Лагерь еще спал, даже стражи не было видно, только собаки бессонно бродили по улицам и время от времени злобно рычали на выглянувшую из-за тучи луну. Тихо в лесу, тихо на улицах, тихо, ни шороха в пацхах. Нати сама не знала, почему эта тишина внушала ей такую, граничащую со страхом тревогу. Что в ней дурного? И что дурного в том, что бодрствуют псы? Может, все эти страхи напрасны. Но девушка ничего не может поделать с собой. Быстро, боясь, что ее заметят собаки, она пробежала улицу и юркнула в хижину Кваци.

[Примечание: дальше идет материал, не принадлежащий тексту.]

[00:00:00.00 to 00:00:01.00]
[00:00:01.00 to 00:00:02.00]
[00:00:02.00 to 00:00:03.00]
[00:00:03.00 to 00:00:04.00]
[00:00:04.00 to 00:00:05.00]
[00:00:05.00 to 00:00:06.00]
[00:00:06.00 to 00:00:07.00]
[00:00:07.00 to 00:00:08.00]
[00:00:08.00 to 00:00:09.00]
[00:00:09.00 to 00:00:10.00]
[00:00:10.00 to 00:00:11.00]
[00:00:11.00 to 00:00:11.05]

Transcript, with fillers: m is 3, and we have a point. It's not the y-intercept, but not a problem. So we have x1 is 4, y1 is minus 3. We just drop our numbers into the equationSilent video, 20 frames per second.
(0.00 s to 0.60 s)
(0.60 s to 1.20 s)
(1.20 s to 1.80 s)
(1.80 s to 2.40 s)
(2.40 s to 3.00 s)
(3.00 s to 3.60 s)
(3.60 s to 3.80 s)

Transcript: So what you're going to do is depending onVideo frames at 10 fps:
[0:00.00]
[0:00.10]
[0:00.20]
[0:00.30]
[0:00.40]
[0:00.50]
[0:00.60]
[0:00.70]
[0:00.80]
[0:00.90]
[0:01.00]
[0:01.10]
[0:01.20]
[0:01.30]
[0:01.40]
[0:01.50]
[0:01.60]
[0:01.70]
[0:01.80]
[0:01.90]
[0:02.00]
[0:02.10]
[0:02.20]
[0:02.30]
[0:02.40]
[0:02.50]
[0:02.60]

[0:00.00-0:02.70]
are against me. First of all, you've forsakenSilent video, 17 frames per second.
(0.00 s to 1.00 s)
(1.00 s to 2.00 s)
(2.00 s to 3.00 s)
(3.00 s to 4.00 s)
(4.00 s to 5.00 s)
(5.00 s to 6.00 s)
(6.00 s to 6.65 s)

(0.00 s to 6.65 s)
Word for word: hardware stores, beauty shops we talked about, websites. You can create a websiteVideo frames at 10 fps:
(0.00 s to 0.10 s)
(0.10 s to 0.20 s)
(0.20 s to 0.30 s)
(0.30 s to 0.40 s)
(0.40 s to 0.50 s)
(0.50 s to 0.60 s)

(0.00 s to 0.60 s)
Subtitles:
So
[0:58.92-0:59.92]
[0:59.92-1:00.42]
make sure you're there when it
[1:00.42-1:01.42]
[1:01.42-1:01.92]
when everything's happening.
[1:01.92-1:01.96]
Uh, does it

Гудза спал сладким сном, руки его разметались поверх бурки. Он улыбался, наверное, видел во сне что-то хорошее. Нати прилегла рядом с братом, закрыла глаза, но уснуть не могла — таинственная и тревожная тишина пришла и сюда, под эту кровлю, и самым пугающим в этой тишине было то, что она как-то была связана с Джонди, с его поступками, молчанием, с его гостями, которые появились в лагере, как привидения. А люди Джонди, почему они такие угрюмые, замкнутые? От них слова доброго не вытянешь. Разве только с Кваци здесь можно поговорить. Но и Кваци… как странно он себя ведет. Эта его песня, этот разговор с Гудзой. Что все это значит?

Нати поняла, что ей все равно не заснуть, не дадут ей все эти мысли покоя, и вышла на балкон. Она села на скамью и, прижавшись спиной к стене, закрыла глаза. В лагере происходит много непонятного и странного, но при чем тут Джонди? Она старалась отделить Джонди от всего, что ее пугало и тревожило. Лишь он внушал ей доверие, с ним были связаны все ее надежды. Да что там говорить — вся ее жизнь. И как только она смела подумать о нем дурно. Разве это не он, Джонди Хурциа, вызволил их из турецкого плена? Это ради них он встает до рассвета и до полночи бродит по лесам, делая все, чтобы они не попали снова в лапы нехристей. Это ради них он подвергает себя и своих людей опасности.

Теперь ей стало жаль Джонди. Это была почти материнская жалость. Бедный, у него нет времени для любви.

Ему некогда даже поговорить со мной, а я… Но что из того, что Джонди еще не сказал мне о своей любви, все равно я счастлива. Боже мой, как я счастлива. Джонди мой. Он достоин, чтобы его любили сотни женщин, все женщины мира, а он мой, мой.